異様に身体を強ばらせた忠朝が誰よりも速く入口を見遣ったが既に遅かった。
「忠朝ー!探したぞっ!!今日は久しぶりの部活動だったか!」
『ギュギュギュン!!』
元気な2人の生徒が飛び込んできた。
1人は丈の短い腹出し学ランを着て眩しい笑顔を振りまく生徒。その隣には何年生とも取れぬ、そもそもこれは生徒なのかやや怪しまれる、鎧めいた大きな体躯に学帽を被った学生がいた。

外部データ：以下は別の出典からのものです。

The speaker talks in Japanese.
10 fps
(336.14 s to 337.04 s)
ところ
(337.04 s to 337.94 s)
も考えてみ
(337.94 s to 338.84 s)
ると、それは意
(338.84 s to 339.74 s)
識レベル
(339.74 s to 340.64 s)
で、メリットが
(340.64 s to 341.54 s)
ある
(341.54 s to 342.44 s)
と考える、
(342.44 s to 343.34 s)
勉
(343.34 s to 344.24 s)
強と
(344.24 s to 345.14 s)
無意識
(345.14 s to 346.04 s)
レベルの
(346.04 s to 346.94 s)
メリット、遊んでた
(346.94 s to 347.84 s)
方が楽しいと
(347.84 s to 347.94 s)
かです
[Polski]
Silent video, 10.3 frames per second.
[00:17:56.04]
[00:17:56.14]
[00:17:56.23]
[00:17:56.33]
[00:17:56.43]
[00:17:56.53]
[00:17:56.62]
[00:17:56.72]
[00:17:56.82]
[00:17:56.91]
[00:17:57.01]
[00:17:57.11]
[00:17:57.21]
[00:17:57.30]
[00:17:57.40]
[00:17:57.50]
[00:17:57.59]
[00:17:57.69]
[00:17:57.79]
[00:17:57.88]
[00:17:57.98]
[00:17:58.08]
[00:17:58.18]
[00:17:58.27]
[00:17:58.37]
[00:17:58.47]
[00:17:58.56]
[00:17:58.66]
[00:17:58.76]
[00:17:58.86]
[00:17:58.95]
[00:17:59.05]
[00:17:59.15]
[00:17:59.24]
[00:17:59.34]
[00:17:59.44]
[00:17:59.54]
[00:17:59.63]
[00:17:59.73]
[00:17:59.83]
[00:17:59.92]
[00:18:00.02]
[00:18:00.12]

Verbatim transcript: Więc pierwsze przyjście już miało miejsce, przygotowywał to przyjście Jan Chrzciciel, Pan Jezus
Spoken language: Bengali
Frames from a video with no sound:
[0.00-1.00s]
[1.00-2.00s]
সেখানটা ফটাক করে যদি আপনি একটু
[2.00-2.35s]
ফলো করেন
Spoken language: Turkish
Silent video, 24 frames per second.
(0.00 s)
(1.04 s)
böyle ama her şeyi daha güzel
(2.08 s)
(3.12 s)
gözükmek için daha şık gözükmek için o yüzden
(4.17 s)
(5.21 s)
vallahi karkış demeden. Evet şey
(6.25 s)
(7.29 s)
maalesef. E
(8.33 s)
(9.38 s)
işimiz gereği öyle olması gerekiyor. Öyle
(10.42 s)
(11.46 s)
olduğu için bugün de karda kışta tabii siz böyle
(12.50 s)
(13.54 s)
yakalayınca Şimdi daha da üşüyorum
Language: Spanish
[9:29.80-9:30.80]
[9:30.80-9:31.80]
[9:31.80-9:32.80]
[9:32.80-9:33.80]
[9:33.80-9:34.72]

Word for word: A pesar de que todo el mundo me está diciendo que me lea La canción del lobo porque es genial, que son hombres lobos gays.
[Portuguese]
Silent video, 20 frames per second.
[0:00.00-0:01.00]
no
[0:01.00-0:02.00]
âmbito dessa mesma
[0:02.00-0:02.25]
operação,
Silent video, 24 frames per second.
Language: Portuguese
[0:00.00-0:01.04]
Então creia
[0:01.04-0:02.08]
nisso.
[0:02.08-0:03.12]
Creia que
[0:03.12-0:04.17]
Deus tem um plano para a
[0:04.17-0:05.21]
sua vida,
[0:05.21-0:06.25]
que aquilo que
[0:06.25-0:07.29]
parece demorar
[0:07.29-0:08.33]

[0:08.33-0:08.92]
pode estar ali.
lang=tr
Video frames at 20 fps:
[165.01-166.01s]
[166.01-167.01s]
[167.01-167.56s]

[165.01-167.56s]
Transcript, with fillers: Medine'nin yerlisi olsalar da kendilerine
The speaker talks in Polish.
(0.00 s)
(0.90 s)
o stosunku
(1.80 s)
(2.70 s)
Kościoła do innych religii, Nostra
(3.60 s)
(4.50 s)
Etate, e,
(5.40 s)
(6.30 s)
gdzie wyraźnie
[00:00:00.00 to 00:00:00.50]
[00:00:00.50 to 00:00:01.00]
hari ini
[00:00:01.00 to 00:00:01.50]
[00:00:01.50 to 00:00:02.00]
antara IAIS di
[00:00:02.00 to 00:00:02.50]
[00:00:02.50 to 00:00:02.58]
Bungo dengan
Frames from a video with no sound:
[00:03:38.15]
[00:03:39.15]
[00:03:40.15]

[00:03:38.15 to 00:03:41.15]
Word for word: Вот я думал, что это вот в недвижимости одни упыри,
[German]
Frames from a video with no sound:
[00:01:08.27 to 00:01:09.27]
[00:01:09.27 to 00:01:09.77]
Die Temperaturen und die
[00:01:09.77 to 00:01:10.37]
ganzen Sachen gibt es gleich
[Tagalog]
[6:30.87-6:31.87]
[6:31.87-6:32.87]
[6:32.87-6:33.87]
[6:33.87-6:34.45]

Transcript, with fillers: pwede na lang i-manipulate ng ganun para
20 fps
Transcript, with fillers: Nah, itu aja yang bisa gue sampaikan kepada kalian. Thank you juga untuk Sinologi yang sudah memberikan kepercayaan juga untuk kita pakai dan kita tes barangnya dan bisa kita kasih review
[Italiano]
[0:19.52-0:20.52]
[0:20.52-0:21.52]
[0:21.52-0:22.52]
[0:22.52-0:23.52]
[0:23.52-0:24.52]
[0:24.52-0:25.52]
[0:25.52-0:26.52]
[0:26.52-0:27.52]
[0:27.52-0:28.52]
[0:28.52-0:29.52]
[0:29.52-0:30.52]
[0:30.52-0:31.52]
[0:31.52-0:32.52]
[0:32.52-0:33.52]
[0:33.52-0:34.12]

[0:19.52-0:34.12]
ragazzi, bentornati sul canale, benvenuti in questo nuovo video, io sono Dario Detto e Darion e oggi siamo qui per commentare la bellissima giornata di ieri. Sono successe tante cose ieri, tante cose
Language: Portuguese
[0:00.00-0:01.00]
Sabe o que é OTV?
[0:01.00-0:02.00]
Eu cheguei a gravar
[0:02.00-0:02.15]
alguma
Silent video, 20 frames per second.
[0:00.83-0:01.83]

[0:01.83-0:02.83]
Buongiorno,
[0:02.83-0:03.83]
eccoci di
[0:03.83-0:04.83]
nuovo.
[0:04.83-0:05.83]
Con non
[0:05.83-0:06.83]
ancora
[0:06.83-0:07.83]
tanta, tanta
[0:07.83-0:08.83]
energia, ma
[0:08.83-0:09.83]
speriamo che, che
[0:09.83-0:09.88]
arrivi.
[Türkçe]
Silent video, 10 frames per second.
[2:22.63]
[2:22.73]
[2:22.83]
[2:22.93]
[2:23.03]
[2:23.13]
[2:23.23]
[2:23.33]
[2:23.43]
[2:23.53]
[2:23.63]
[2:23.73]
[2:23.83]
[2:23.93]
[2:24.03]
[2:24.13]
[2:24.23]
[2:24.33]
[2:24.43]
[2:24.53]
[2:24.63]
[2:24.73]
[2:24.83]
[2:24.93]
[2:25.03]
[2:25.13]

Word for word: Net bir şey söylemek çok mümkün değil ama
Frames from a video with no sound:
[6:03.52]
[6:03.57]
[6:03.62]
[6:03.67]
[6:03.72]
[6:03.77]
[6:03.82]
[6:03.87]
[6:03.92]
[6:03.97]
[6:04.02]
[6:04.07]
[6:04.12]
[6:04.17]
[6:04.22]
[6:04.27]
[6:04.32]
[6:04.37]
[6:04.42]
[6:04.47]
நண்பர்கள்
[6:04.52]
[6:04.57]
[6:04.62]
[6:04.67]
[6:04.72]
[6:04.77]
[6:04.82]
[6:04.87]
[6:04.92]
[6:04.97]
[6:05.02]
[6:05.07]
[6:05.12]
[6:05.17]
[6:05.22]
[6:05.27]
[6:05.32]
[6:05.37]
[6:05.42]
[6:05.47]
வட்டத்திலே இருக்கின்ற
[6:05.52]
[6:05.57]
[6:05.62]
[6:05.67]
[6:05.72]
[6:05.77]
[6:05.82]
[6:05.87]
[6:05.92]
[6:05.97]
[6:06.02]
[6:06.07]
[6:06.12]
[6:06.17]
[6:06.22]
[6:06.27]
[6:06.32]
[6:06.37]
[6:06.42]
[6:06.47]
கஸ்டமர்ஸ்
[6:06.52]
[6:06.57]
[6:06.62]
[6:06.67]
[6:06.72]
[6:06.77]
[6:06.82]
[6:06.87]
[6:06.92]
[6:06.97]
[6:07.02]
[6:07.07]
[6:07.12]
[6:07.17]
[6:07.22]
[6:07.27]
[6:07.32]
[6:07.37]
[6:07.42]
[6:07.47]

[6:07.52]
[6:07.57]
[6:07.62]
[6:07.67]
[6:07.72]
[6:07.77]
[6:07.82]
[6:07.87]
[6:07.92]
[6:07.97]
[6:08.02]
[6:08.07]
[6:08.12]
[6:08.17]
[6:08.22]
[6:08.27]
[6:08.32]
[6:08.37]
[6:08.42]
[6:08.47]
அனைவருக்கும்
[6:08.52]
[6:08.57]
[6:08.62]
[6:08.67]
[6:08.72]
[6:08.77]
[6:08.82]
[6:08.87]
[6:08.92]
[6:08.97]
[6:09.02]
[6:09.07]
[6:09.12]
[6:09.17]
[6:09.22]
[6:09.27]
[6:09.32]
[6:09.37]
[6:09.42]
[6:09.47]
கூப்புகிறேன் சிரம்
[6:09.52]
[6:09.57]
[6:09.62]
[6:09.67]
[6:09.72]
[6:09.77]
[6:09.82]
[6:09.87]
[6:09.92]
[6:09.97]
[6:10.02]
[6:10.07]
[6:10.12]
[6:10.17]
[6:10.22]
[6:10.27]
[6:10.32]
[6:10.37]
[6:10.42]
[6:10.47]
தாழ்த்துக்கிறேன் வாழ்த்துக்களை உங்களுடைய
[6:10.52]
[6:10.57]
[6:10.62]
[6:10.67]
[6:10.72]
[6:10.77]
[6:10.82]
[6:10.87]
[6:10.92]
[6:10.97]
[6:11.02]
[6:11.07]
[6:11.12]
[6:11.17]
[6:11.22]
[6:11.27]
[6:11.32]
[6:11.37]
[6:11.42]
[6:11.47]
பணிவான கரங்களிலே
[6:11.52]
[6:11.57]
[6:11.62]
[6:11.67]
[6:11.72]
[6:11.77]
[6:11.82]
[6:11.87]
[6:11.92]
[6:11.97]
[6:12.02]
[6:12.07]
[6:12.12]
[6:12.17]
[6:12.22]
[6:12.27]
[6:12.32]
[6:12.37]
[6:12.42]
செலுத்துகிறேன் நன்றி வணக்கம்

忠朝と顔見知りなのだろう。今しがた朱音の腕を引こうとしていたはずが、反射的に今度は自らの背中に朱音を隠すように追いやった。
「おお?その子は誰だ、忠朝?」
しかし見逃してはもらえなかったようで、目ざとく腹出し学生は朱音に興味を持った。
誰だ?と言われ同じく興味を持った朱音が兄の背から顔を覗かせると彼はにっこりと笑ってみせた。
「おお、見ない顔だな!」
「馬鹿が、なに顔出してる…!」
嫌な予感とは彼らの来訪の事だったようだ。忠朝が顔をよりしかめている内にその男子生徒は駆け寄って爛々と朱音の顔を覗き込む。
「はじめまして。儂は1年の徳川家康だ。君は?」
「原朱音です」
「原!ということは忠朝の…?」
「余計な事をムガッ、」
「はい、妹です」
どうも忠朝はこの家康に妹の存在を知られたくなかったようだが、家康は相変わらずニコニコしたまま自分より背の高い忠朝の口を手馴れた様子で塞いで朱音に挨拶をした。
「兄上に御用があるのですか?」
「そうなんだ!儂らの囲碁将棋部に是非また来て欲しくてな!」
忠朝が何か抗議したそうに家康を睨む。が、当の本人は慣れた様子で気にしていないようだ。それどころか家康達だけでなく武道場の生徒、教師までもが『また始まった』と言わん雰囲気でこのやり取りを見守っているようだ。
「大会の時、部員が定数に足りず出場が危うかった囲碁将棋部に助っ人で来てくれたんだ!経験が無いと言っていたが忠朝はとても筋が良くてな!」
「、あれは適当にやってただけで…」
「謙遜するなよ忠朝。お陰で準々決勝まで進めたんじゃないか!」
「とにかく、もう俺は関係無いだろう…!」
「そんな事言わず、また練習に付き合ってくれよ、頼むよ忠朝〜!」
『ギュイーン、ギュン』
朱音は驚いている。何せこんなに目に見えて怒って(?)言い返している忠朝の姿は初めて見たのだ。まるで忠朝にからかわれている時の自分のように、今は後輩相手に必死になって言い返している。
ぽかんと見つめる視線に気づいたのか、忠朝は家康にグイグイ引かれる腕を払い除けると、バツが悪そうに視線を逸らした。
「朱音殿からも説得してくれないか。この通りなかなか首を縦に振ってくれないんだ」
『キューン…』
元気そうに落ち込む二人の様子を見て改めて兄の表情を伺うべく回り込んだ朱音の頭にぽかんと拳が降ってきた。
「まだ何も言ってないです兄上っ」
「真に受けるな、馬鹿が」
「照れ隠しにしても暴力はいけないぞ忠朝!大事な妹だろう」
「何が照れ隠しだ!口塞いできたお前に言われたくない!」
「がっはっはっは!やはりおまんらが来よると忠朝どんも活き活きするとね!」
「先生……ッ!」
島津先生まで笑い出してしまい完全に忠朝の状況はアウェーだ。
朱音も新鮮な兄の様子を見られて満足だ。家康に兄の表情筋を崩すコツを聞いてみてもいいかもしれない。もちろん兄が居ない所でだ。